Dosage adjustment in hepatic impairment: Administer with caution in patients with liver disease, generally using doses <2.5 mg. Patients with moderate-to-severe hepatic impairment may have decreased clearance of zolmitriptan, and significant elevation in blood pressure was observed in some patients.

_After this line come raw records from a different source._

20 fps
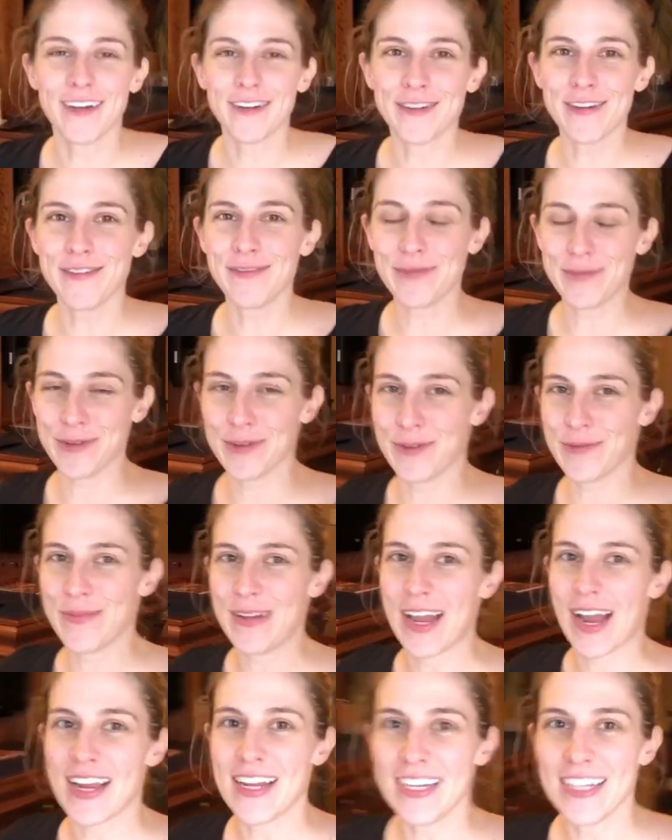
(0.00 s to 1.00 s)
are in
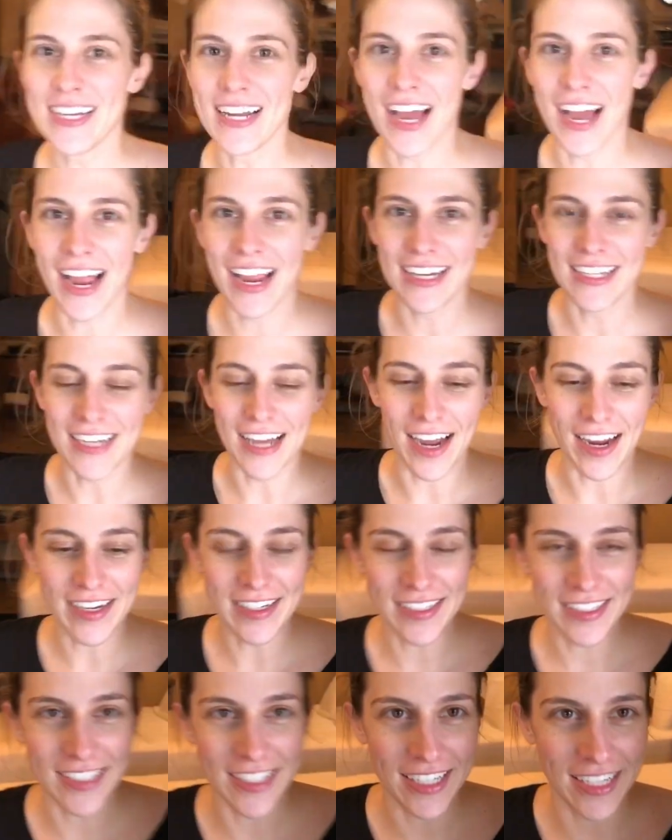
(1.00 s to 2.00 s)
room
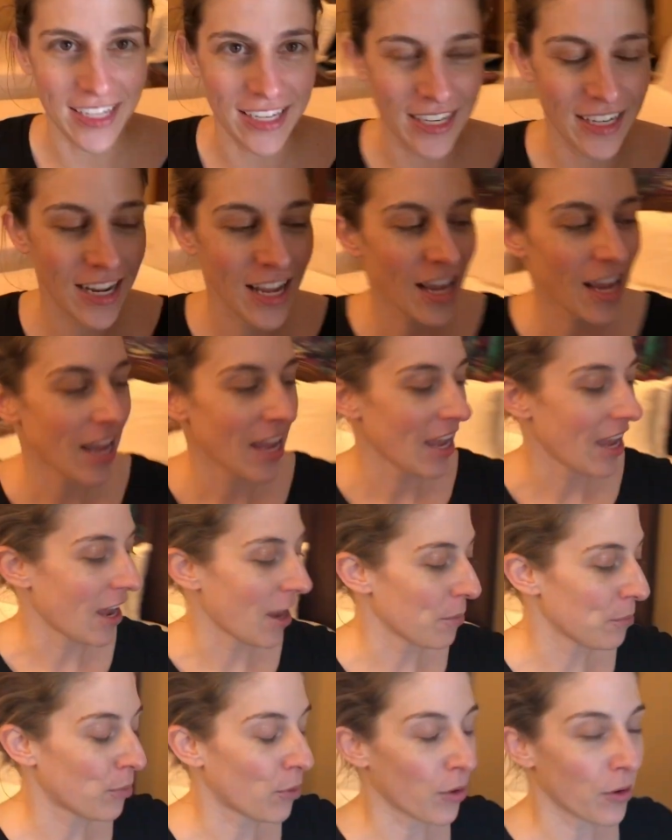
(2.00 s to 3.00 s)
9919
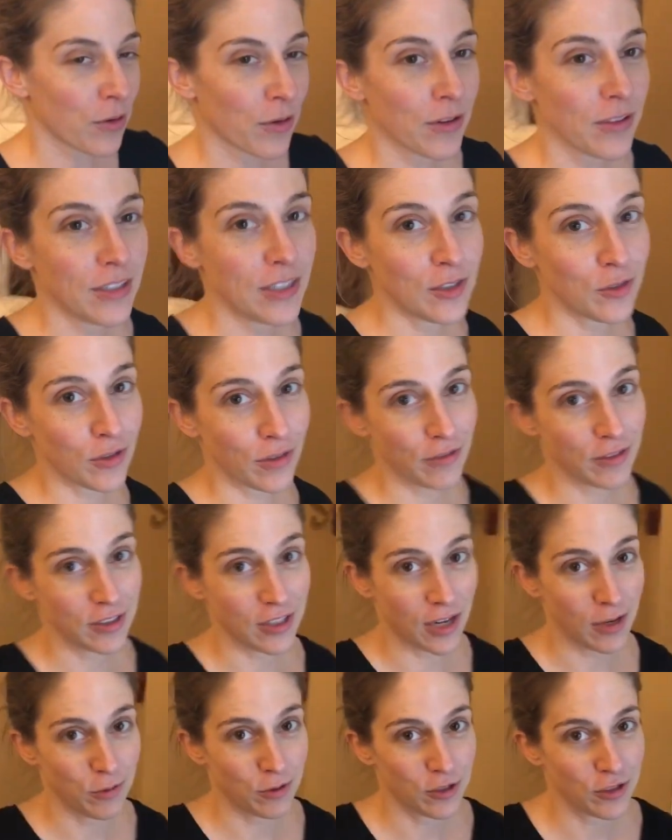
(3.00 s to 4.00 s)
at Port Orleans
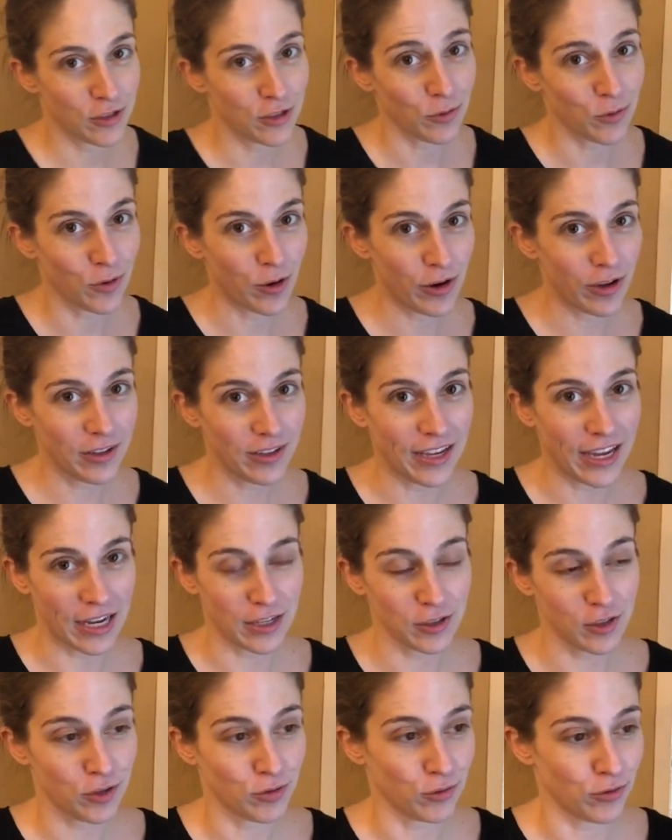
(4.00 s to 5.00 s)
Riverside, which is a royal
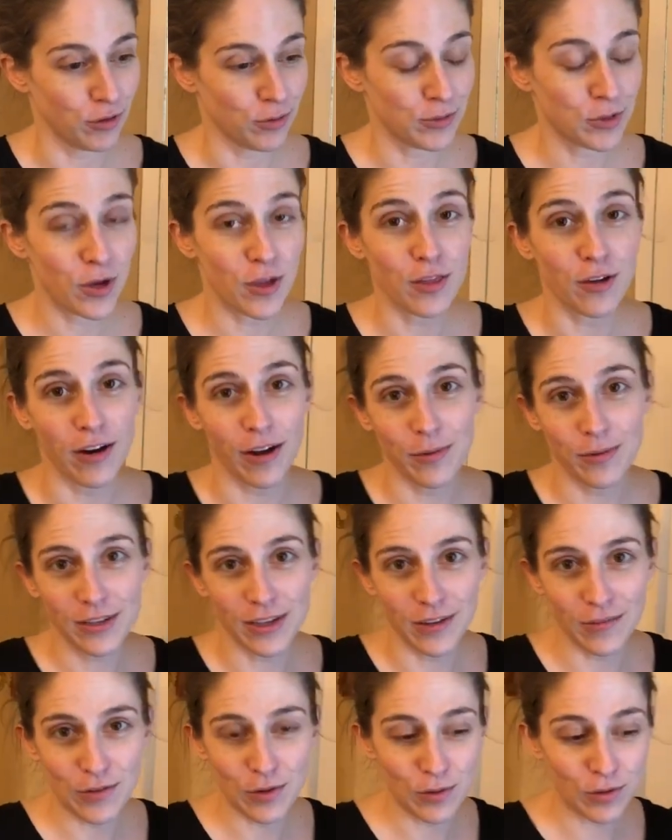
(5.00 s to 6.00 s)
guest room. So I thought I
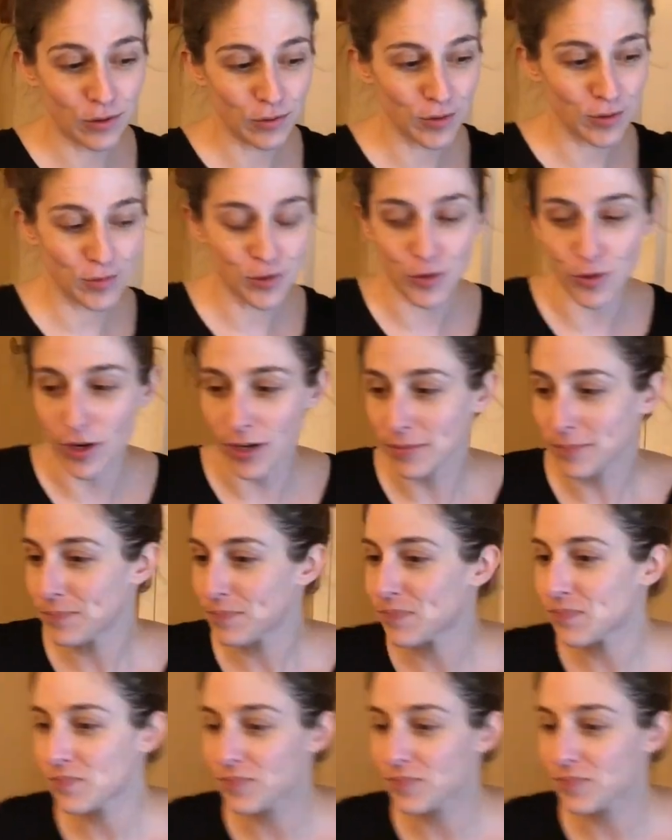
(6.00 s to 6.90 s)
would give you a room tour.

Mental Health: Effects on Mental Status

Dizziness is common, may cause drowsiness


Mental Health: Effects on Psychiatric Treatment

Contraindicated with other serotonin agonists (SSRIs) and MAOIs


Dental Health: Local Anesthetic/Vasoconstrictor Precautions

No information available to require special precautions


Dental Health: Effects on Dental Treatment

No effects or complications reported


Patient Information

This drug is to be used to reduce your migraine, not to prevent or reduce number of attacks. If first dose brings relief, second dose may be taken anytime after 2 hours if migraine returns. If you have no relief with first dose, do not take a second dose without consulting prescriber. Do not exceed 10 mg in 24 hours. You may experience some dizziness or drowsiness; use caution when driving or engaging in tasks requiring alertness until response to drug is known. Frequent mouth care and sucking on lozenges may relieve dry mouth. Report immediately any chest pain, heart throbbing or tightness in throat; swelling of eyelids, face, or lips; skin rash or hives; easy bruising; blood in urine, stool, or vomitus; pain or itching with urination; or pain, warmth, or numbness in extremities. Pregnancy/breast-feeding precautions: Inform prescriber if you are or intend to be pregnant. Consult prescriber if breast-feeding.